> _Dataset extract_
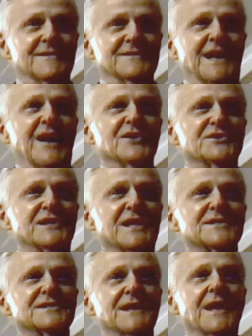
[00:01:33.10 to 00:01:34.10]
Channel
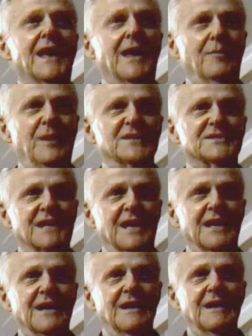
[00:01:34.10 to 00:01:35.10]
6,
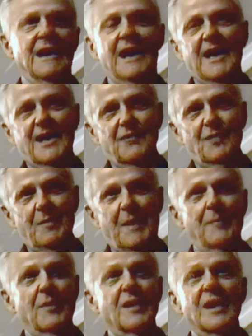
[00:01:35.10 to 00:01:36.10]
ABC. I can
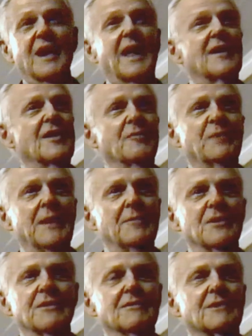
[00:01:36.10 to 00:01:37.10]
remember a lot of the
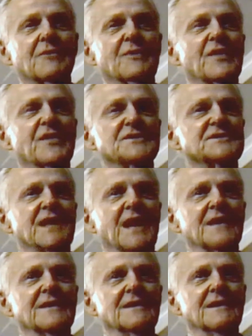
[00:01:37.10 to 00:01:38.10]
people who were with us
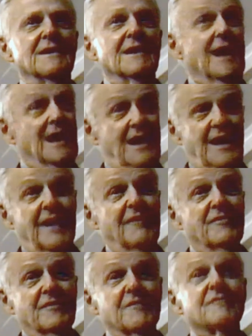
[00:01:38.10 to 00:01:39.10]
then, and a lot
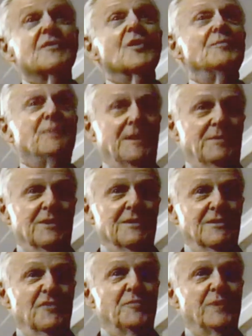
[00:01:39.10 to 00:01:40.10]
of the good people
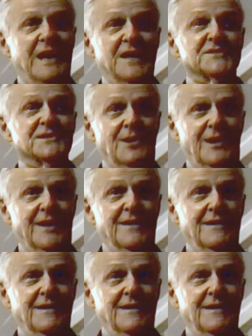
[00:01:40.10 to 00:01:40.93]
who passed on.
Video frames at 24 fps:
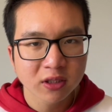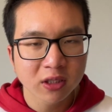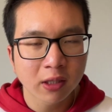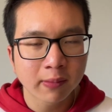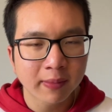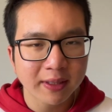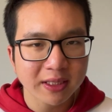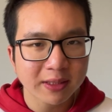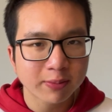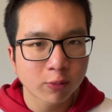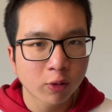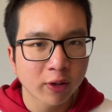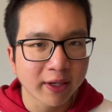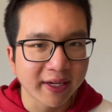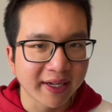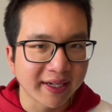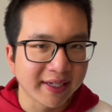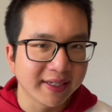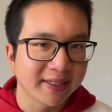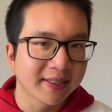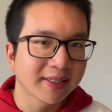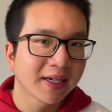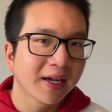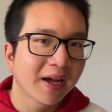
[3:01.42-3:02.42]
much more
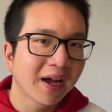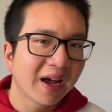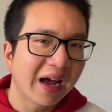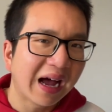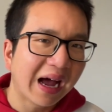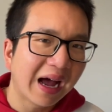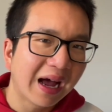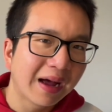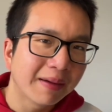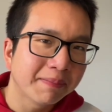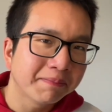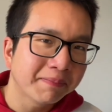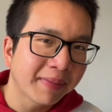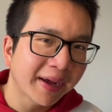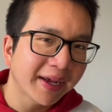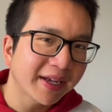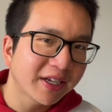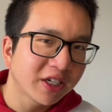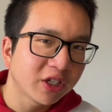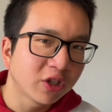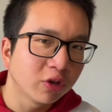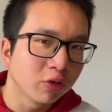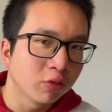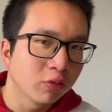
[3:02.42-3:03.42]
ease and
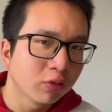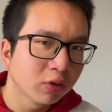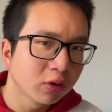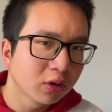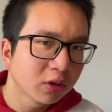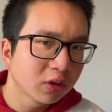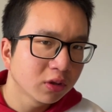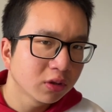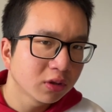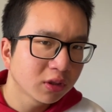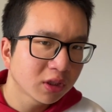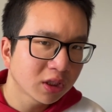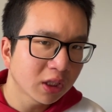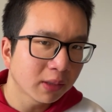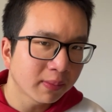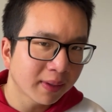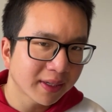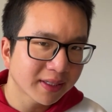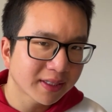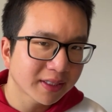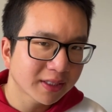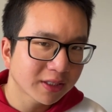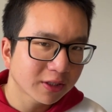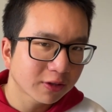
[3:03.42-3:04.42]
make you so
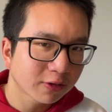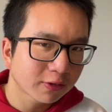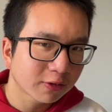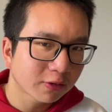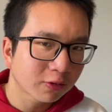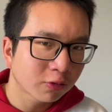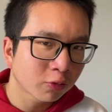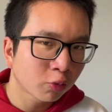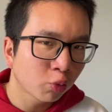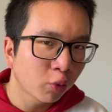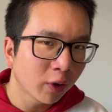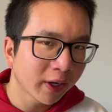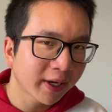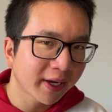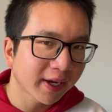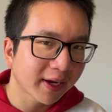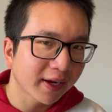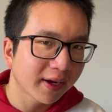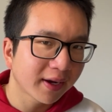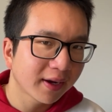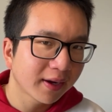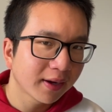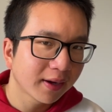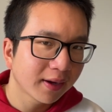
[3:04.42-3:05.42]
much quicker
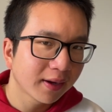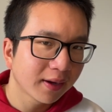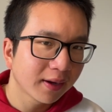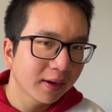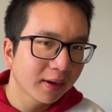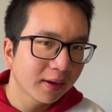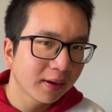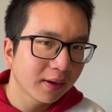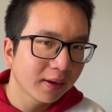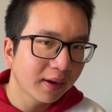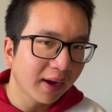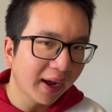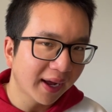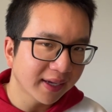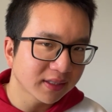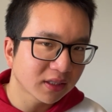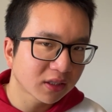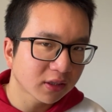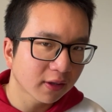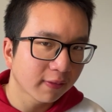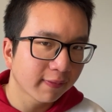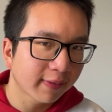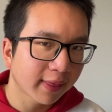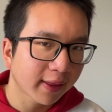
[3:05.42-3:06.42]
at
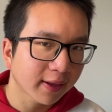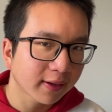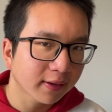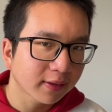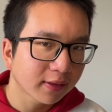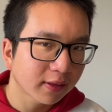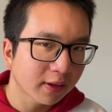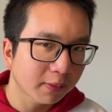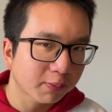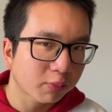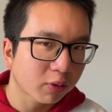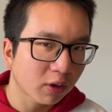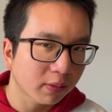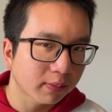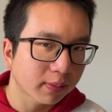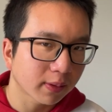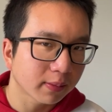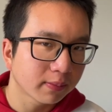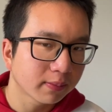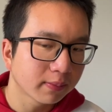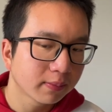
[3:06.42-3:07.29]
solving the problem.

> _Exercise details_
Pictures are not part of the copy. Restate everything else in the listing word for word.

> _Response box_
[00:01:33.10 to 00:01:34.10]
Channel
[00:01:34.10 to 00:01:35.10]
6,
[00:01:35.10 to 00:01:36.10]
ABC. I can
[00:01:36.10 to 00:01:37.10]
remember a lot of the
[00:01:37.10 to 00:01:38.10]
people who were with us
[00:01:38.10 to 00:01:39.10]
then, and a lot
[00:01:39.10 to 00:01:40.10]
of the good people
[00:01:40.10 to 00:01:40.93]
who passed on.
Video frames at 24 fps:
[3:01.42-3:02.42]
much more
[3:02.42-3:03.42]
ease and
[3:03.42-3:04.42]
make you so
[3:04.42-3:05.42]
much quicker
[3:05.42-3:06.42]
at
[3:06.42-3:07.29]
solving the problem.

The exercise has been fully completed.